Wanneer mag de gemeente een voorkeursrecht vestigen?

Geschreven door Esmee Hardeman
10 oktober 2025

Gemeenten kunnen een voorkeursrecht vestigen op uw perceel met woning (lees de blog ‘het gemeentelijke voorkeursrecht: wat is het?’). Een voorkeursrecht wordt gevestigd met een zogenoemde ‘voorkeursrechtbeschikking’. Een dergelijke beschikking is een besluit. In een voorkeursrechtbeschikking wordt aangegeven op welke percelen het voorkeursrecht wordt gevestigd.

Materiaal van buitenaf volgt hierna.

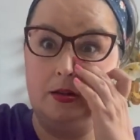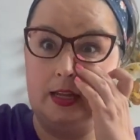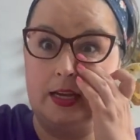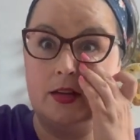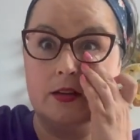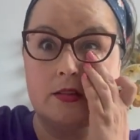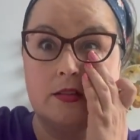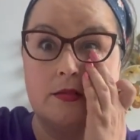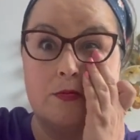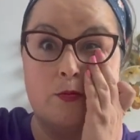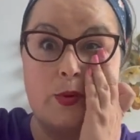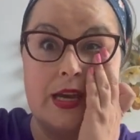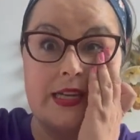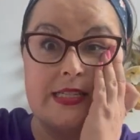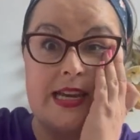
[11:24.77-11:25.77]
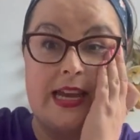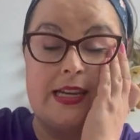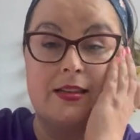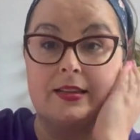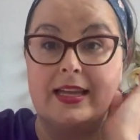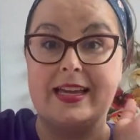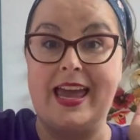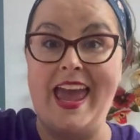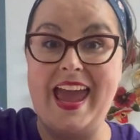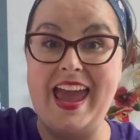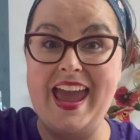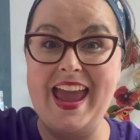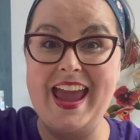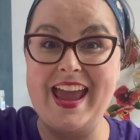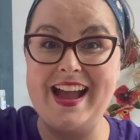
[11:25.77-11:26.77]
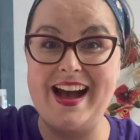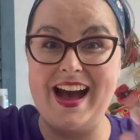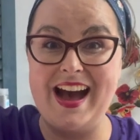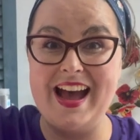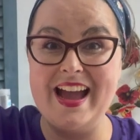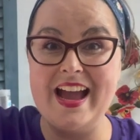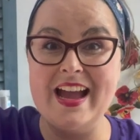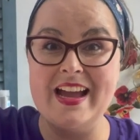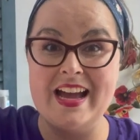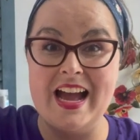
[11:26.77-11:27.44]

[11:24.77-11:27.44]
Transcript: like big date, like, hey, hi,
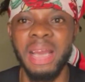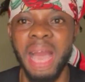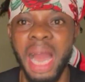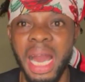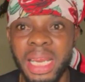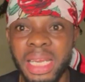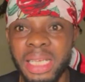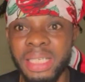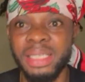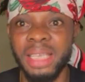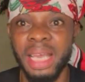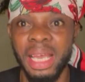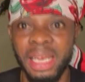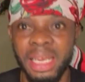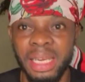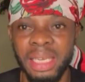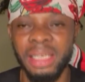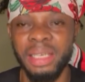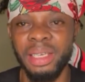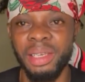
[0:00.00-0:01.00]

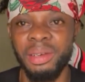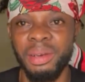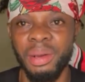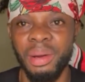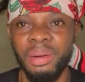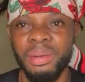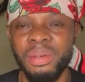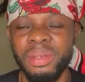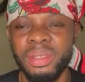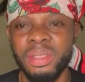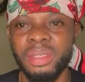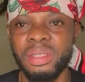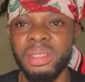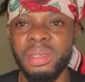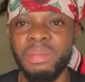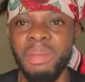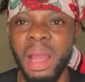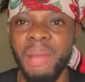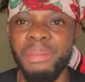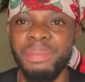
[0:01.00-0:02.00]
allegedly, you know,
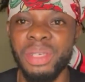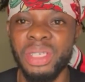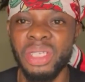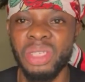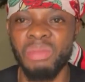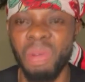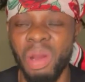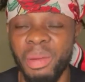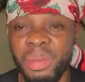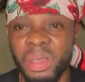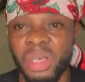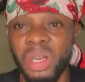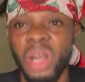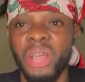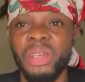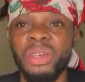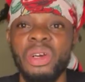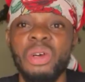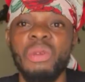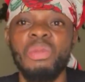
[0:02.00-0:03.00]
it might be small
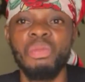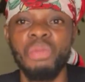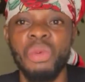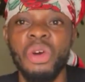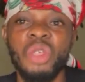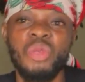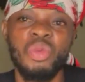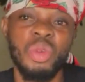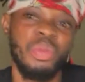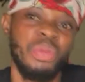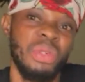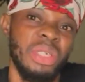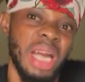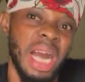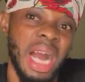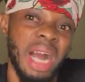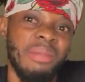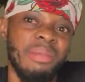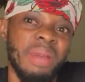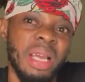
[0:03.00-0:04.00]
because, you know, most people
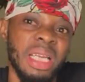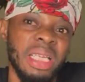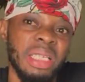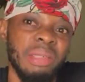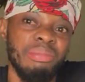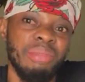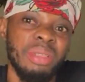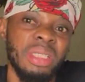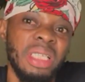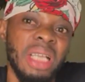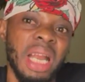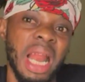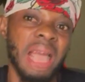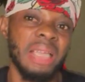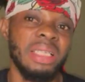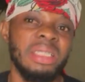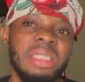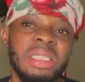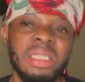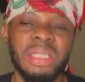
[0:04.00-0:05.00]
that are very big
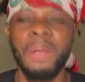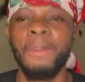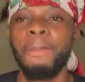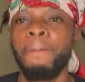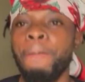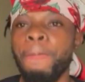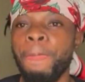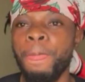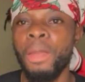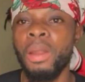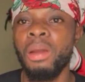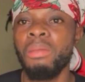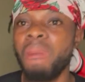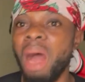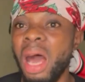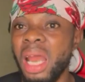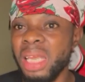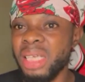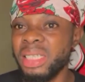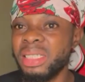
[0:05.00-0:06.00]
like this,
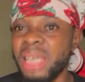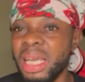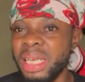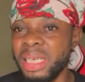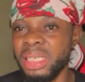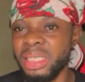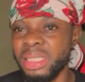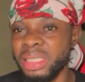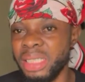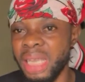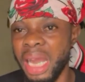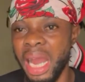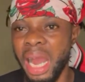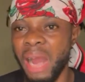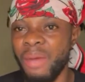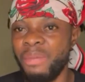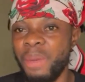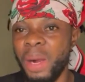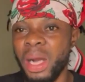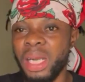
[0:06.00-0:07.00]
allegedly
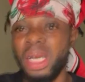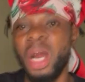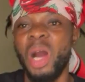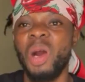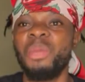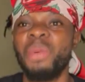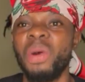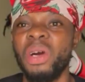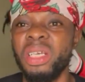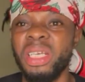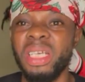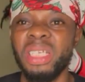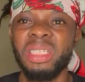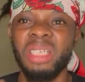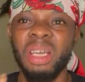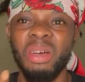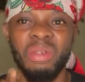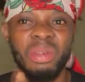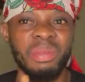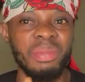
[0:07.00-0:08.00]
their powder upon
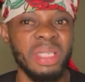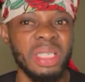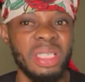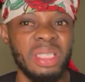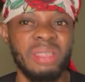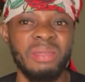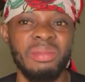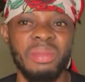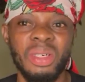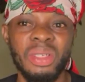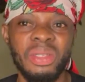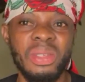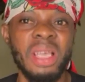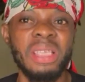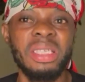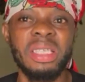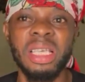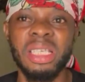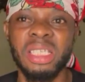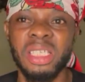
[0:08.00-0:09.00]
nature will be small. So
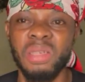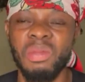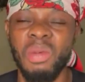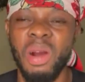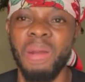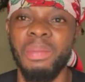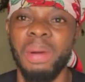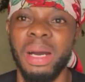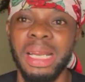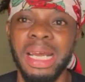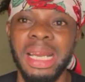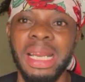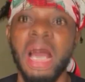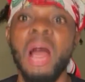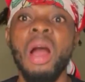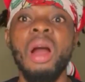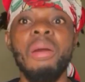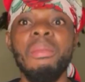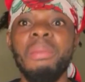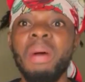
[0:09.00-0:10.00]
it's a small
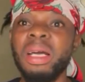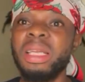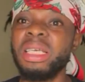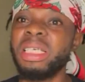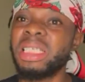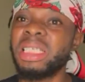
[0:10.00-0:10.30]
banana. But the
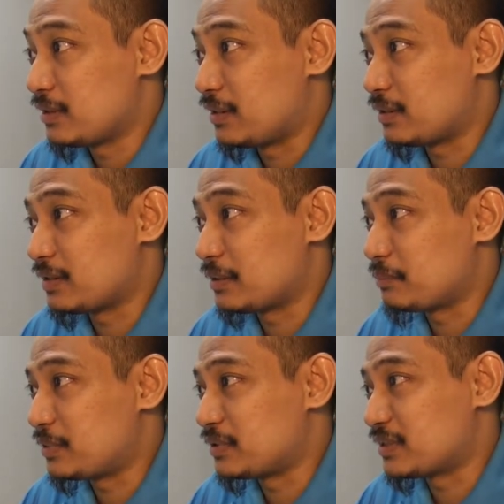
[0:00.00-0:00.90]
and
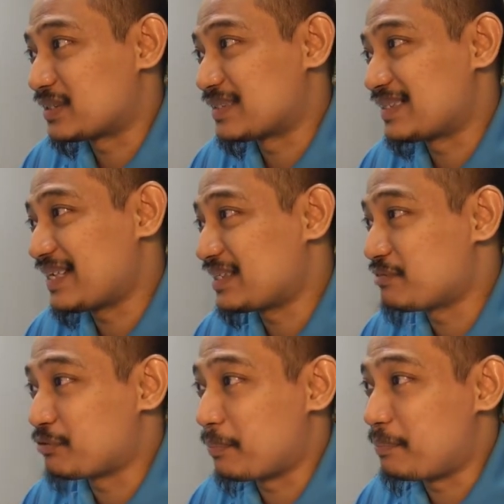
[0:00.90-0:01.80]
then Bill Gates
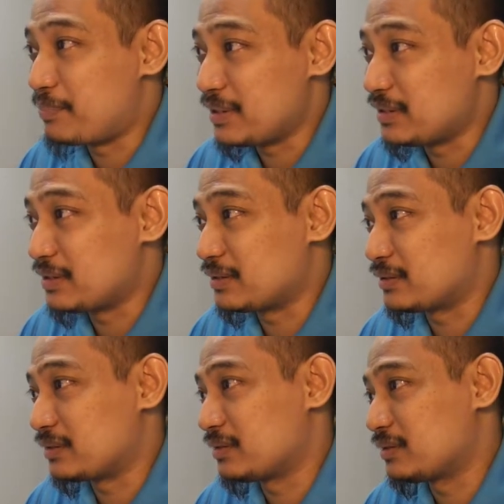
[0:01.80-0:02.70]
94
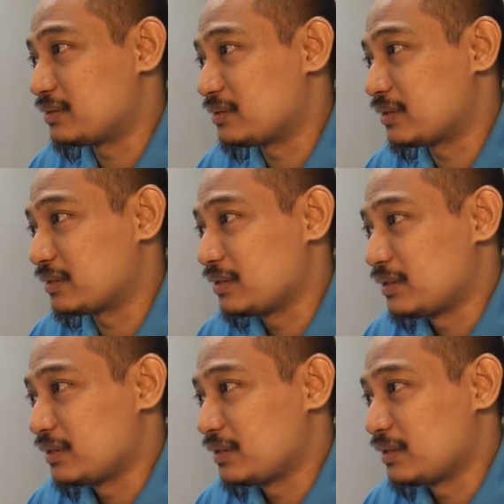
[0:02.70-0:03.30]
billion, right?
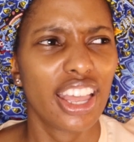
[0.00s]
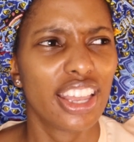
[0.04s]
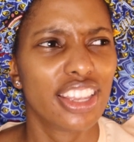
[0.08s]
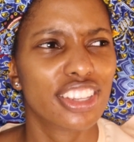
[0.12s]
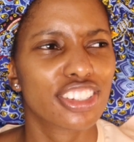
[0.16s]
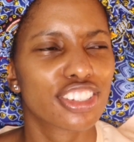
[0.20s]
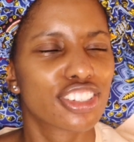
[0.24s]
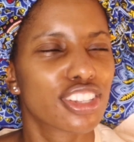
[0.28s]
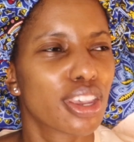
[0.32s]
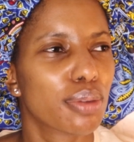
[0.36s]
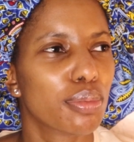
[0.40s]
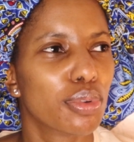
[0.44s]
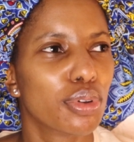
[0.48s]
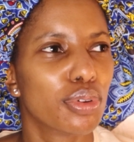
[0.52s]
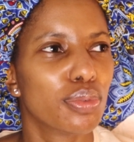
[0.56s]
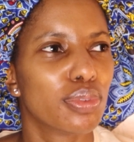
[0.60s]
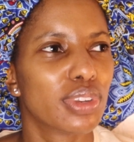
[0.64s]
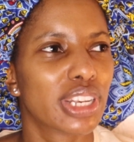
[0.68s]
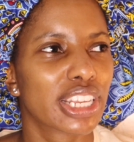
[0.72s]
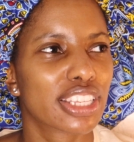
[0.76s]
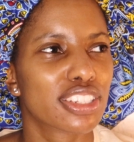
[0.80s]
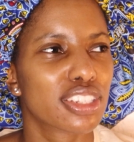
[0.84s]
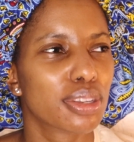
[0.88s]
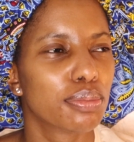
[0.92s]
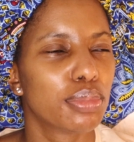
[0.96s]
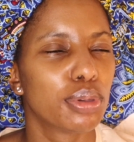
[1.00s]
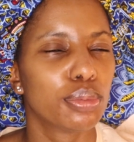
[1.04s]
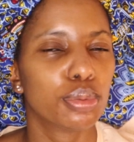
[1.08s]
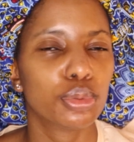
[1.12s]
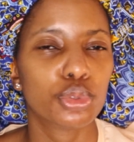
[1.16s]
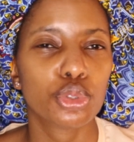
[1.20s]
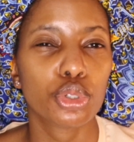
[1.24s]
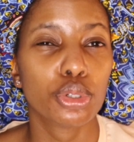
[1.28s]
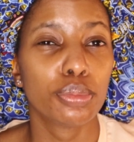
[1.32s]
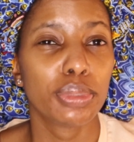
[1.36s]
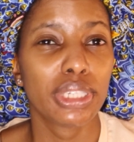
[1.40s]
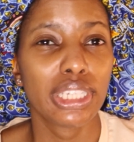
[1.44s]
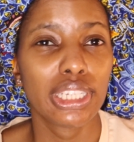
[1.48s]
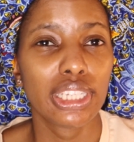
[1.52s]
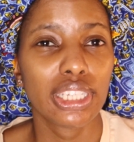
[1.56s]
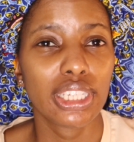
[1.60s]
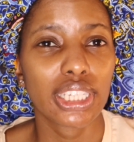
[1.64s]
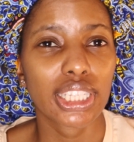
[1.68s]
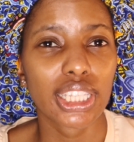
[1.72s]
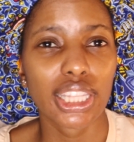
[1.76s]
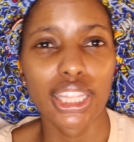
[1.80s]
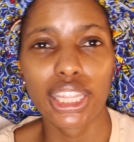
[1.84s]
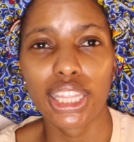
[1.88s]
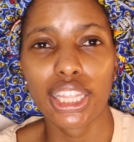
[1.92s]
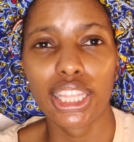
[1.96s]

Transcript: some people told me,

Maar kan en mag een gemeente een voorkeursrecht op elk perceel vestigen? Wie mag er eigenlijk een voorkeursrechtbeschikking nemen? Welke vereisten gelden er? En op welke grondslagen kan een gemeente een voorkeursrecht vestigen? In deze blog geef ik antwoord op deze vragen.

Wie is bevoegd?

De hoofdregel is dat de gemeenteraad het gemeentelijke voorkeursrecht mag vestigen. De gemeenteraad is met andere woorden het ‘bevoegd gezag’. De gemeenteraad vestigt het voorkeursrecht namens en voor de gemeente.

Voorafgaand aan het vestigen van een voorkeursrecht door de gemeenteraad, bestaat er voor het college van burgemeester en wethouders ook een (beperkte) mogelijkheid om een voorkeursrecht te vestigen. Dit wordt het zogenoemde ‘voorlopige voorkeursrecht’ genoemd.

Eisen voor vestiging voorkeursrecht

(i) criterium ‘niet agrarische functie’

Het voorkeursrecht kan niet zomaar voor gevestigd worden op alle percelen. Er moet voldaan worden aan twee eisen. Allereerst moet sprake zijn van een perceel waarvoor een niet-agrarische functie is toegedeeld of toegedacht. Als de nieuwe functie ‘agrarisch’ is, dan kan geen voorkeursrecht worden gevestigd.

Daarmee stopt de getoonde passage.